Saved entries
·····
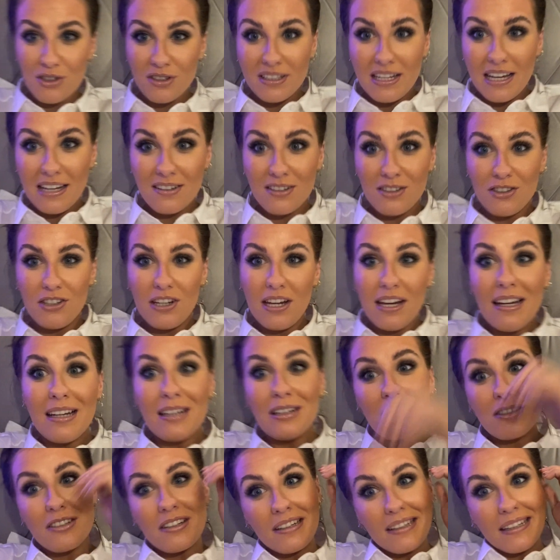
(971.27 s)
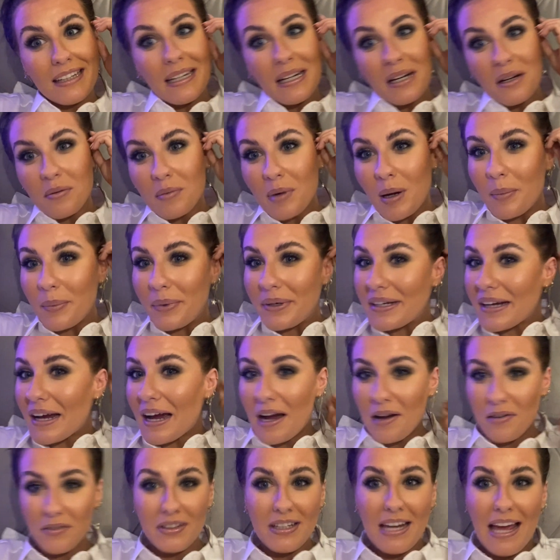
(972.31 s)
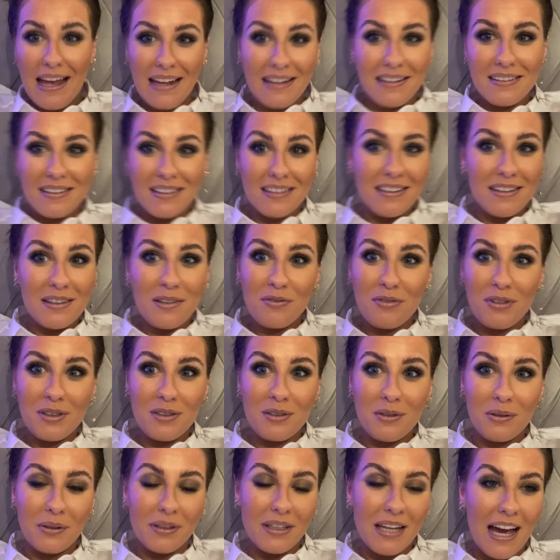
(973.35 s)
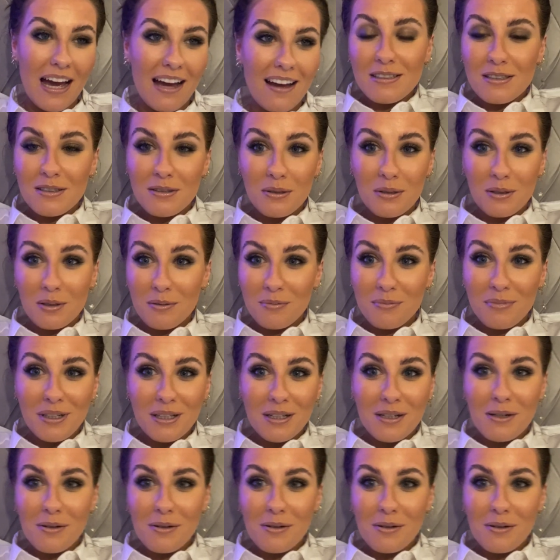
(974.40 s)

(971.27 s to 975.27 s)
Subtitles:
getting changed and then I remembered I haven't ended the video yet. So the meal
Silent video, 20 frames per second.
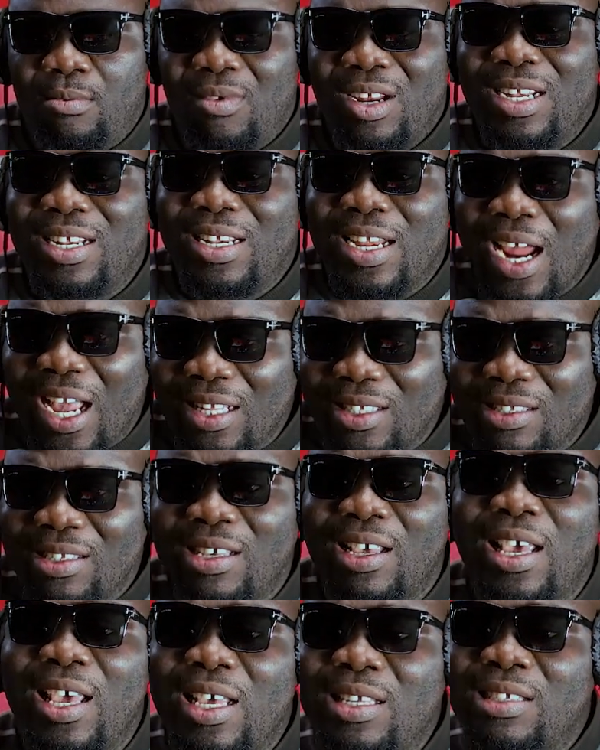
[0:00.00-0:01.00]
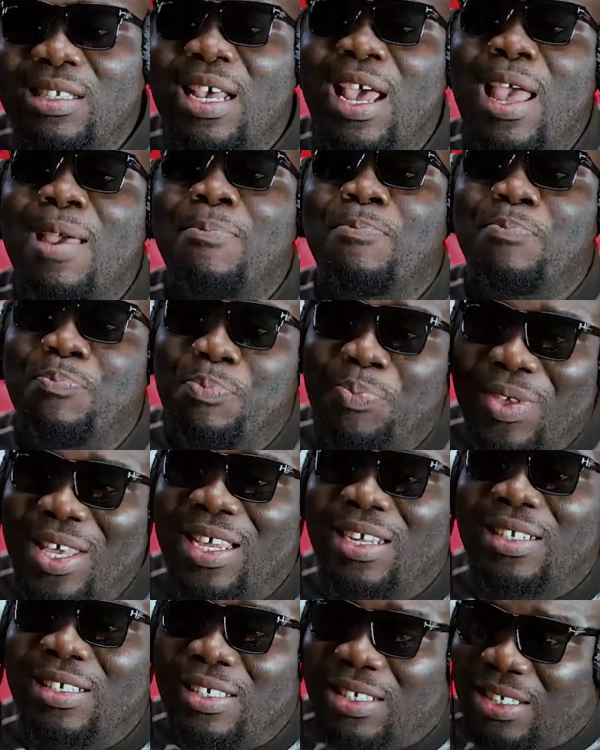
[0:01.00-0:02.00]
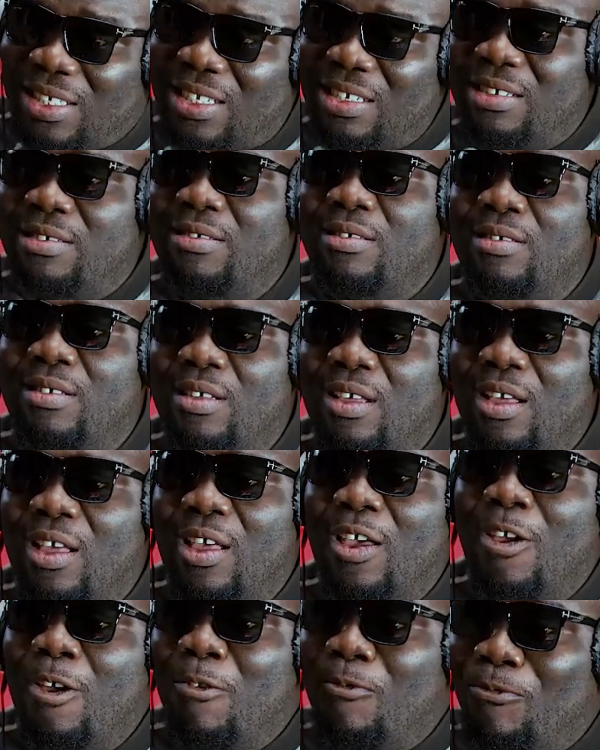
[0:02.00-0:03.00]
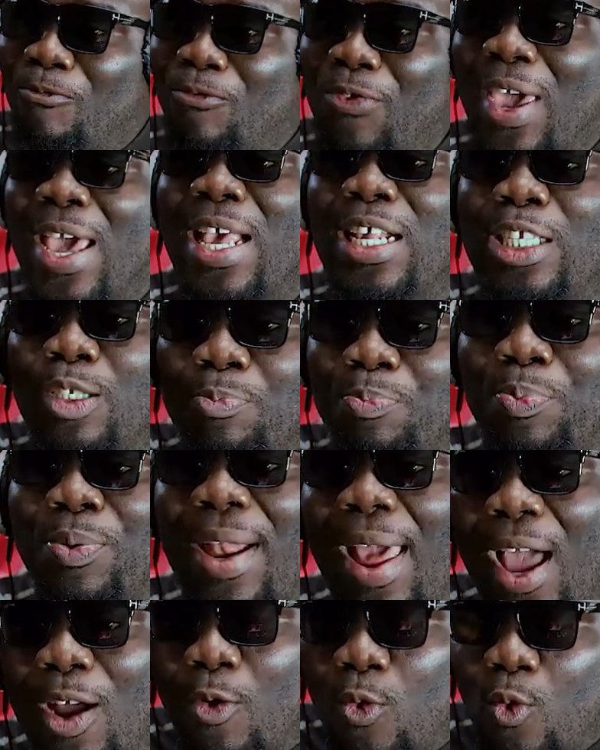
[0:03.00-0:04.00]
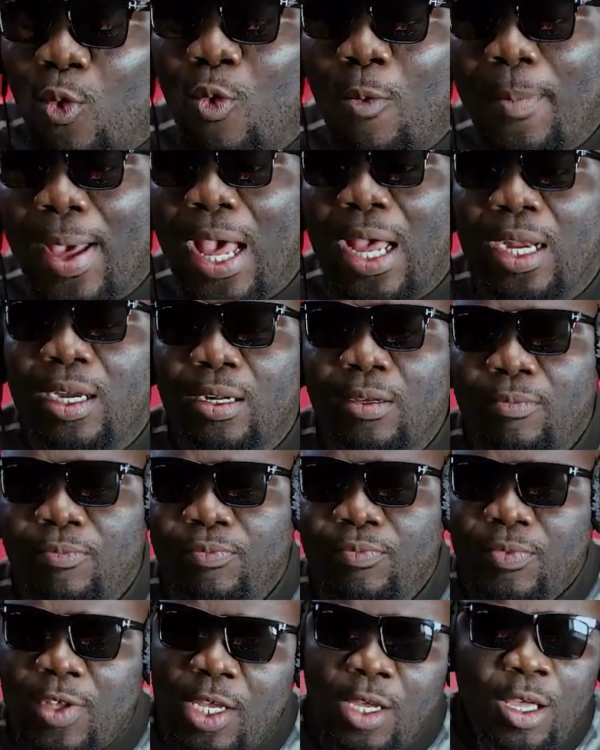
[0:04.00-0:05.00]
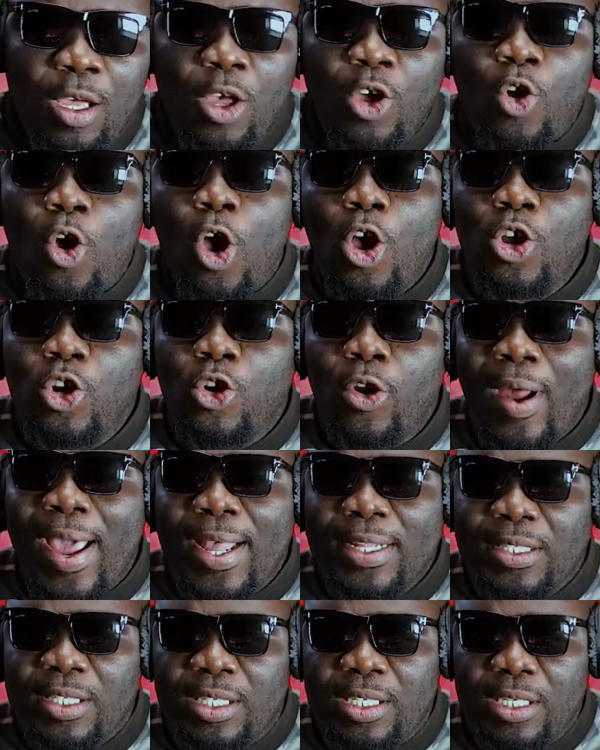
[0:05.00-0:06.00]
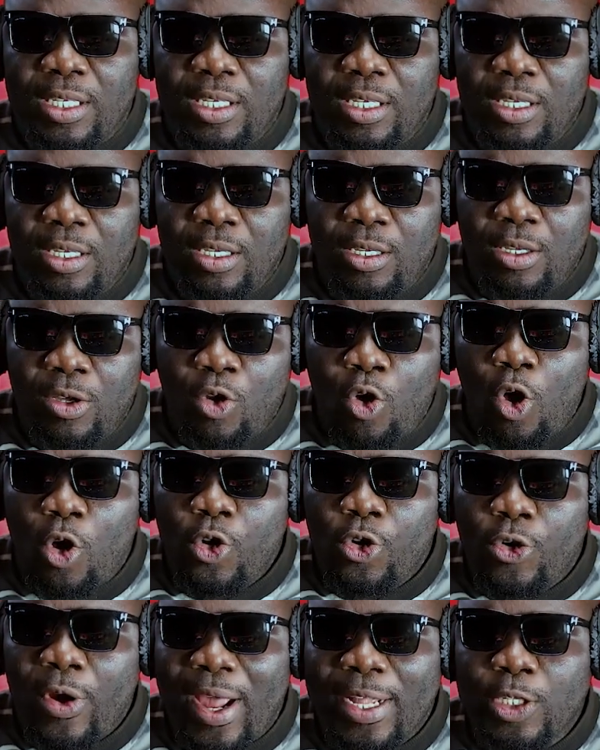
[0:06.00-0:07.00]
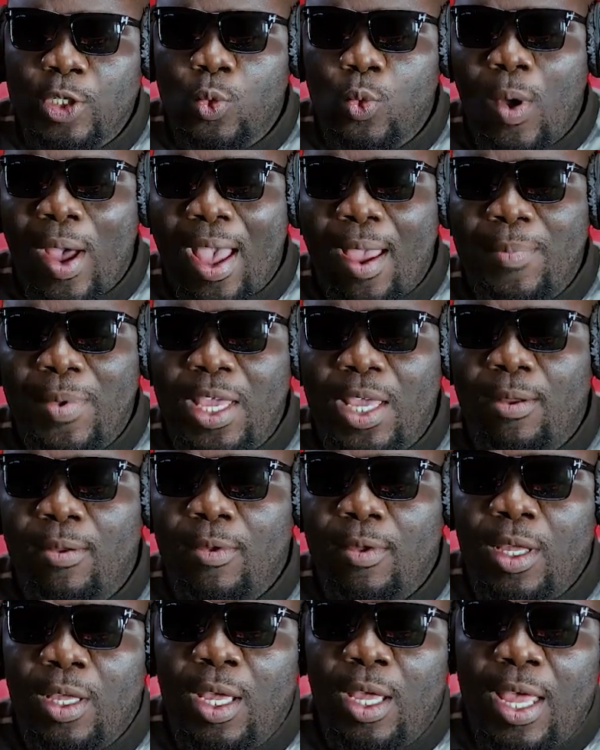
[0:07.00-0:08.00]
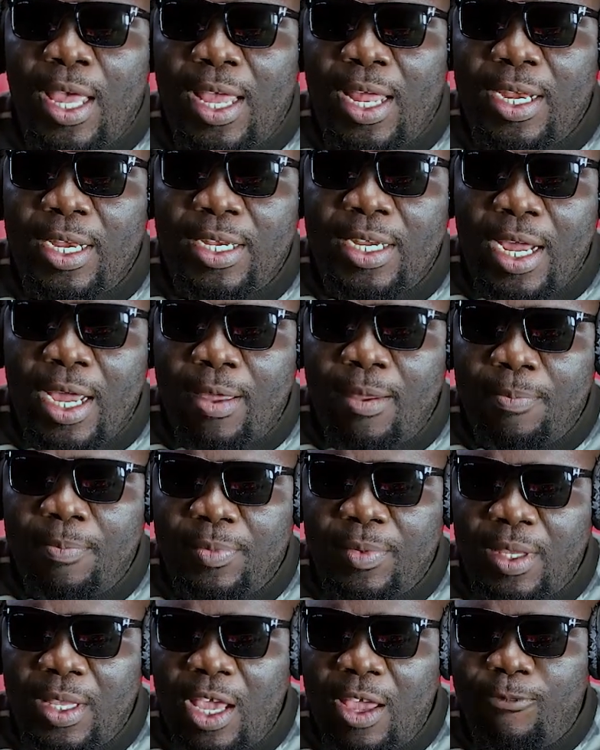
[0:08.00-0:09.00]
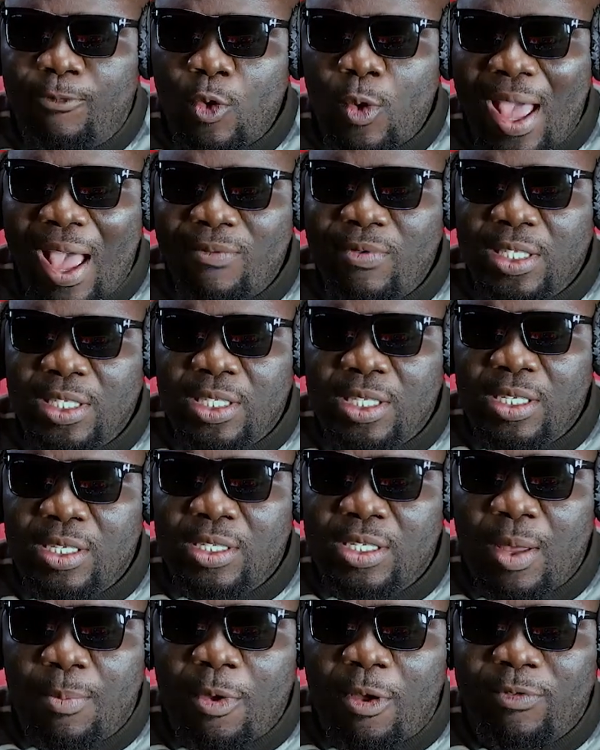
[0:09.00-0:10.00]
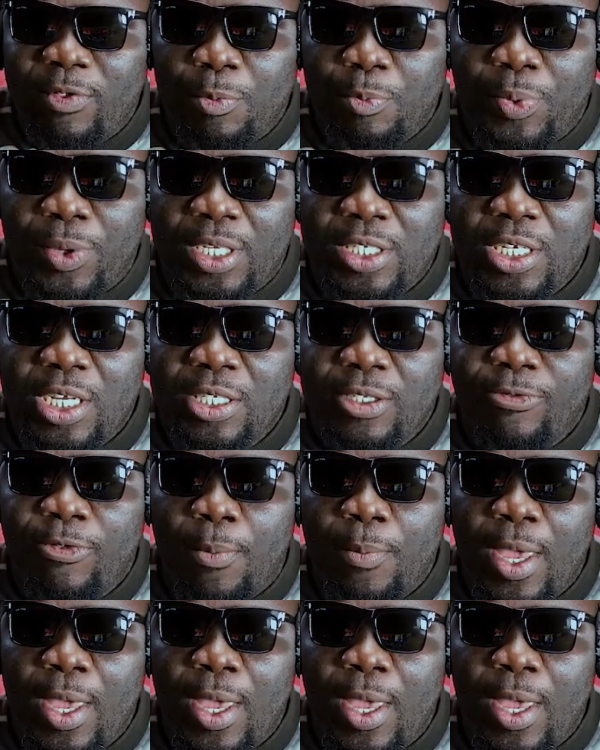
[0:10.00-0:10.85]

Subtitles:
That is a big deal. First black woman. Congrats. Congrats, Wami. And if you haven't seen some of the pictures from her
·····
Excluding images, return all of the records above word for word.

(971.27 s)
(972.31 s)
(973.35 s)
(974.40 s)

(971.27 s to 975.27 s)
Subtitles:
getting changed and then I remembered I haven't ended the video yet. So the meal
Silent video, 20 frames per second.
[0:00.00-0:01.00]
[0:01.00-0:02.00]
[0:02.00-0:03.00]
[0:03.00-0:04.00]
[0:04.00-0:05.00]
[0:05.00-0:06.00]
[0:06.00-0:07.00]
[0:07.00-0:08.00]
[0:08.00-0:09.00]
[0:09.00-0:10.00]
[0:10.00-0:10.85]

Subtitles:
That is a big deal. First black woman. Congrats. Congrats, Wami. And if you haven't seen some of the pictures from her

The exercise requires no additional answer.